Entraron. El más alto voceando, si había Afectados, no tardarían en salir a responder. En la puerta de la cocina a la derecha dos cadáveres más y uno en el comienzo de la escalera hacia la planta de arriba. Ni uno en el salón, que invadieron de súbito, con sus linternas, el jadeo de Alberto y el ruido al subir la persiana. Federico escudriñó los huesos, los cajones. El dueño del coche yace arriba, con las llaves en el pantalón, seguro, pensó. Subió de cuatro pasos con la linterna y la pistola al frente. Emma en la cocina, por si podía saquear algo y su viejo compadre en el sofá, reposando sus piernas, cerrando un poco los ojos, con dolor y frío en todo su cuerpo. Ella abrió una botella de agua y bebió. Federico abrió la primera puerta a su izquierda en la planta de arriba y oyó un disparo. Y ya no oyó nada nunca más. Emma gritó, dejando la botella sobre una mesa de madera blanca, con una bolsa de pan mohoso encima. Fede cayó sobre los restos en el primer escalón de la escalera, con la pistola rebotando por los barrotes de la barandilla. Y la modelo se echó encima de él, llamándolo, a él, a Dios. Tenía el pecho abierto y no hablaba. Alberto salió del salón, cogió su propia pistola y subió al lugar del disparo, dejándola a ella y a sus gritos. En la planta de arriba no había más que dos habitaciones, una con balcón y un cuarto de baño. Sin rastros de vida. O era un hombre invisible o se había escondido muy bien. Entró en cada una de la estancia y en la más cercana a la escalera, casi dando con su bajada, apuntó con la linterna. Había dos cuerpos abrazados sobre la cama, uno de ellos sin piernas y a las piernas de dicha cama, una escopeta con un cable de alambre sujeto al gatillo. Una trampa. No era posible. Aquello no podía ser cierto. Federico, Fede, el más alto, estaba muerto. Ni siquiera había agonizado. Un fuerte disparo con una escopeta de gran calibre apuntando a media altura, a su pecho. Y ya está.

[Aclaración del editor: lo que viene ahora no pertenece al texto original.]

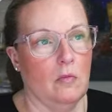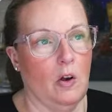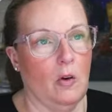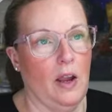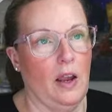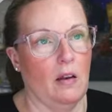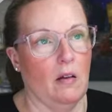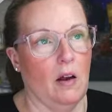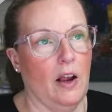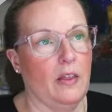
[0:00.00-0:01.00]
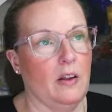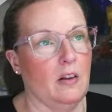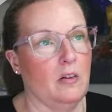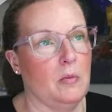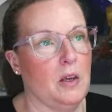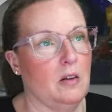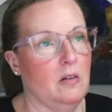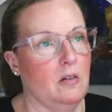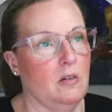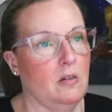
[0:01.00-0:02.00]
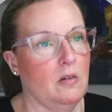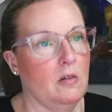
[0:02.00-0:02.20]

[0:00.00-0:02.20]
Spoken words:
Okay. I think this meansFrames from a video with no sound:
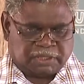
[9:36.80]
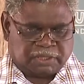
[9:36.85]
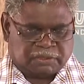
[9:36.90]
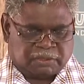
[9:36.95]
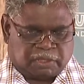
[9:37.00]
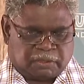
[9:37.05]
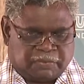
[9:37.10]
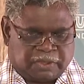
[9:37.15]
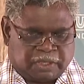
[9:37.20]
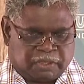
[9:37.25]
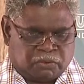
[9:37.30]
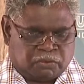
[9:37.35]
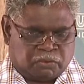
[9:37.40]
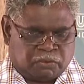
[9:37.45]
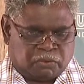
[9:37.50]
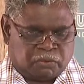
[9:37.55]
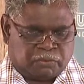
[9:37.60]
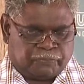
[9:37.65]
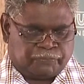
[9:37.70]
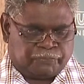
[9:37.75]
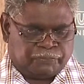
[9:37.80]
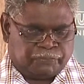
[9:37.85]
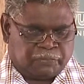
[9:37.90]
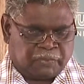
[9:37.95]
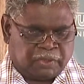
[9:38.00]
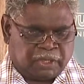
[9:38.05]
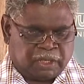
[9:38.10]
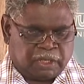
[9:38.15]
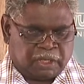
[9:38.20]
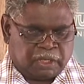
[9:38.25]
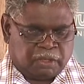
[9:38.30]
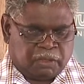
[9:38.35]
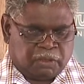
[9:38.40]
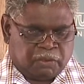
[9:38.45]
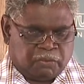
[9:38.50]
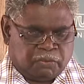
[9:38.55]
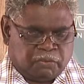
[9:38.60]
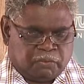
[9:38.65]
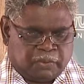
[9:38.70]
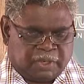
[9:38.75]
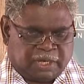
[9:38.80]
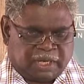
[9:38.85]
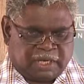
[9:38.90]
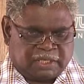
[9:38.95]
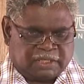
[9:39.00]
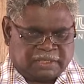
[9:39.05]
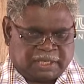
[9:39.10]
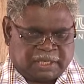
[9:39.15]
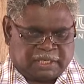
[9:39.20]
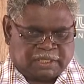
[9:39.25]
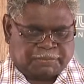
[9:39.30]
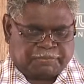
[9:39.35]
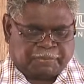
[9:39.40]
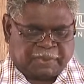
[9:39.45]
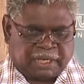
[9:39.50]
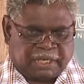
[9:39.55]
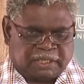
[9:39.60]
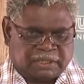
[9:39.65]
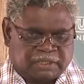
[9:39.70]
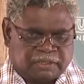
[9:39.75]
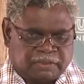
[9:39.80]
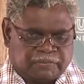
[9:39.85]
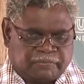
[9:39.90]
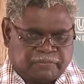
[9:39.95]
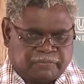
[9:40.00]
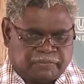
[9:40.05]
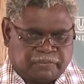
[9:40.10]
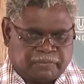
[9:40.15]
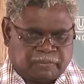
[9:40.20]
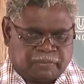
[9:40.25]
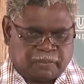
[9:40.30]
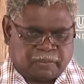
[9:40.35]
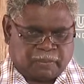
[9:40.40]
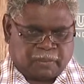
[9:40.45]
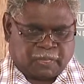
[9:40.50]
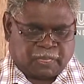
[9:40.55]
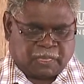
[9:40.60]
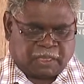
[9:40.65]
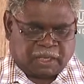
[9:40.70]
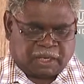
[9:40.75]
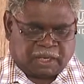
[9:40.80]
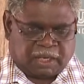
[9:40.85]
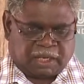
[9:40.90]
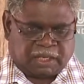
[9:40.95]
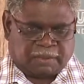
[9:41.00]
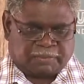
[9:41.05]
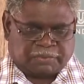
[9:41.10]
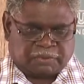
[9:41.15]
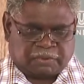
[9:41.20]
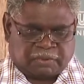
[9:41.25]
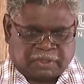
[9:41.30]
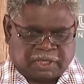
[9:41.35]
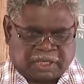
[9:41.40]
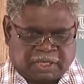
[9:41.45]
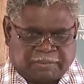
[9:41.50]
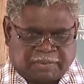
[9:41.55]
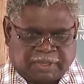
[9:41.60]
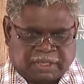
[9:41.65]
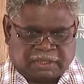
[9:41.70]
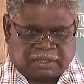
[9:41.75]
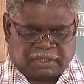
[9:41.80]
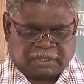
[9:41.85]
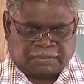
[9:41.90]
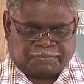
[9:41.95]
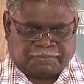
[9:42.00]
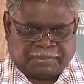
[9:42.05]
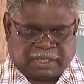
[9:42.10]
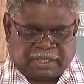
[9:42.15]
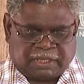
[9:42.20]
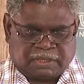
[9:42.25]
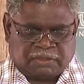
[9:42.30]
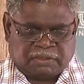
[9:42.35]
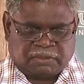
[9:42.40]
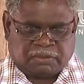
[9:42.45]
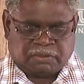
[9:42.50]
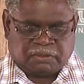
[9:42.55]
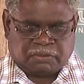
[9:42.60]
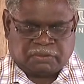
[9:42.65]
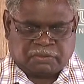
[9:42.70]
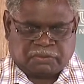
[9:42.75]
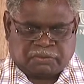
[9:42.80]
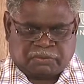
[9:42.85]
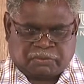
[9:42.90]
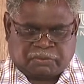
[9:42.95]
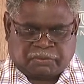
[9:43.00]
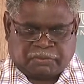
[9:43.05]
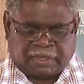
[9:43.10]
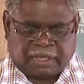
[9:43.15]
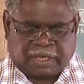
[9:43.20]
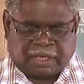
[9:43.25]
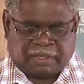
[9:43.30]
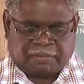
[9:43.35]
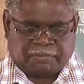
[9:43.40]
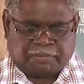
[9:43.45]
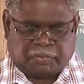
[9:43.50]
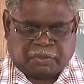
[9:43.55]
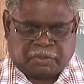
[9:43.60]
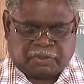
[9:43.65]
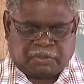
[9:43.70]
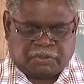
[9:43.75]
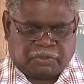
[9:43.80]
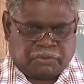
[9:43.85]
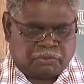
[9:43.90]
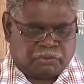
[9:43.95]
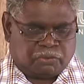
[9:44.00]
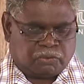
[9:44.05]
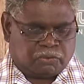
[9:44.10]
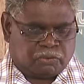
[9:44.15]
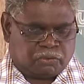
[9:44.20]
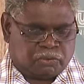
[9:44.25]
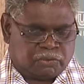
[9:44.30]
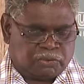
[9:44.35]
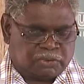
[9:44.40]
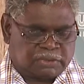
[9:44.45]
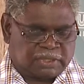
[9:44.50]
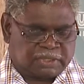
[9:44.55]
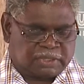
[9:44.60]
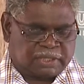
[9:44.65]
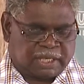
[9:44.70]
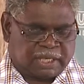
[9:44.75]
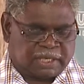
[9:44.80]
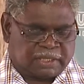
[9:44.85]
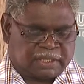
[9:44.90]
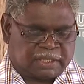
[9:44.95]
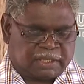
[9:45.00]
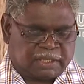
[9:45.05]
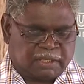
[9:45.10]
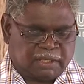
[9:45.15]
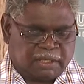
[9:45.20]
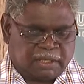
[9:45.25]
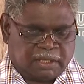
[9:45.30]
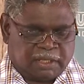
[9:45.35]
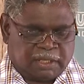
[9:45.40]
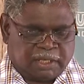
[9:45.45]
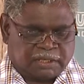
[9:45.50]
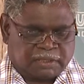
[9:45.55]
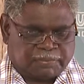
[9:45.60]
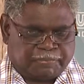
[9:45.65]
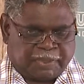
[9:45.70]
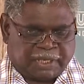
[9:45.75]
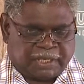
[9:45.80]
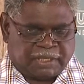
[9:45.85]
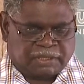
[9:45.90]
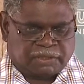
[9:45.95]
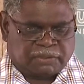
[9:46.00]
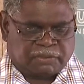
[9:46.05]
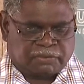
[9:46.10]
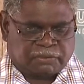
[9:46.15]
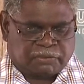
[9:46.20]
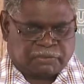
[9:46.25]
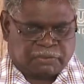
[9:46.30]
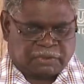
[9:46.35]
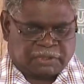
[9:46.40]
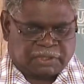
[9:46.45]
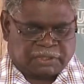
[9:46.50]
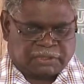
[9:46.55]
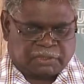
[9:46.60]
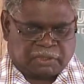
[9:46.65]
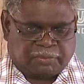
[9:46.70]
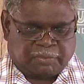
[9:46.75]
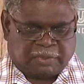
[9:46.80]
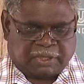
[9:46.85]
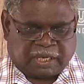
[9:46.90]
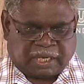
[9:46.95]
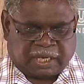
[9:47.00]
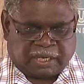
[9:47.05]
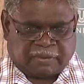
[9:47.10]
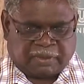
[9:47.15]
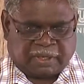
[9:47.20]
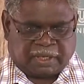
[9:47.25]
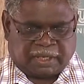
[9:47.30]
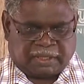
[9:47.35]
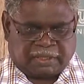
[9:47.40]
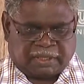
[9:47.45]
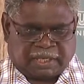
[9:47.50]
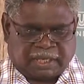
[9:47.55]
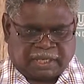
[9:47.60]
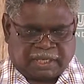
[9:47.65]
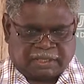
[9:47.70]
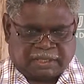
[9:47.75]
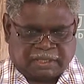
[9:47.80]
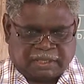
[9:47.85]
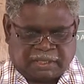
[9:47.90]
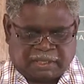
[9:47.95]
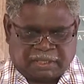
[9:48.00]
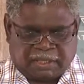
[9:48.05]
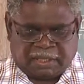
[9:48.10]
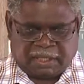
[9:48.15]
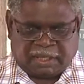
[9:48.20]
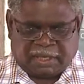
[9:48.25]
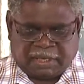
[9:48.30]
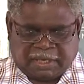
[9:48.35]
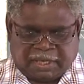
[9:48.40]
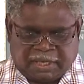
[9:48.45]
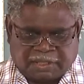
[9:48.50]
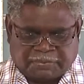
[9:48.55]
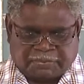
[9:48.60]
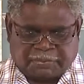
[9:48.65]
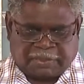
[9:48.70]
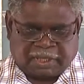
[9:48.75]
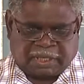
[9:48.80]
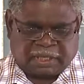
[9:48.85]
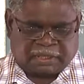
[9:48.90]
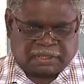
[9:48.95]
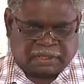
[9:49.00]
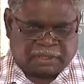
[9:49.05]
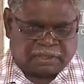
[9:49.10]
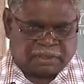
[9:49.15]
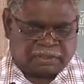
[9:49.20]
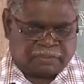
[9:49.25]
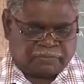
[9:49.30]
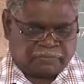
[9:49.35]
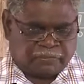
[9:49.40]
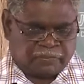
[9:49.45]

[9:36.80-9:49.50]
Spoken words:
of our law. When I say space, I am talking about the space to create modern Yolngu society, a space to determine our education aspirations,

– No, qué va, esto no puede ser. – Dijo el discapacitado, dejándose caer por allí. Emma se había abrazado a él en silencioso y desconsolado llanto, pegándole el rostro al suyo, buscando su aliento desde que lo vio caer por la escalera. Estaba muerto. El fin de su propio fin del mundo. El que entraba primero a las casas, el que salía, el que se cercioraba del vacío de una habitación de hotel, sin importarle lo que pudiera recibirle, el que rompía los candados, el que siempre conducía, el que siempre animaba, y ahora estaba allí, sin vida, sin el estertor de una despedida, sin últimas palabras. De repente, estaba muerto.
Lo tendieron en el sofá, y el interior del cuerpo se le salía a borbotones, y de su boca no salía aliento alguno. No hacía falta tomarle el pulso. Estaba muerto. Emma no dejaba de llorar abrazada a su cabeza, dejando que el calor de su sangre acariciara su pecho. Era el único calor que recibía como respuesta. Alberto cayó a su lado, soltando la pistola y la linterna. No podía creérselo. No era verdad. Era una pesadilla en el fin del mundo, como tantas horribles que había tenido en los últimos meses. La peor. No había muchas diferencias entre la realidad que tenía estando despierto, con las pesadillas mientras dormía. Quizá la única era que cuando dormía y tenía una de aquellas pesadillas, si tenía frío se despertaba para taparse y dicho mal sueño se extinguía, como un canal de suscripción por falta de pago. En la realidad, sí tenía frío no tenía que despertarse para abrigarse y la pesadilla real nunca se apagaba. Fede seguía allí, con sus casi dos metros, con su pelo rubio y su nueva barba, de cuerpo presente, con los lacrimosos besos de la única mujer que de verdad lo había amado, aunque ya no valiese la pena amar, o quizá sí, aunque sólo fuera por las circunstancias, porque únicamente el amor que se tenían los tres los había llevado hasta allí, allí, en aquel mundo en el que solo había dos palabras que no necesitaban ser escritas para estar presentes, amor y muerte. Una te quita la vida, la otra tan solo se siente. Era tan difícil no llorar.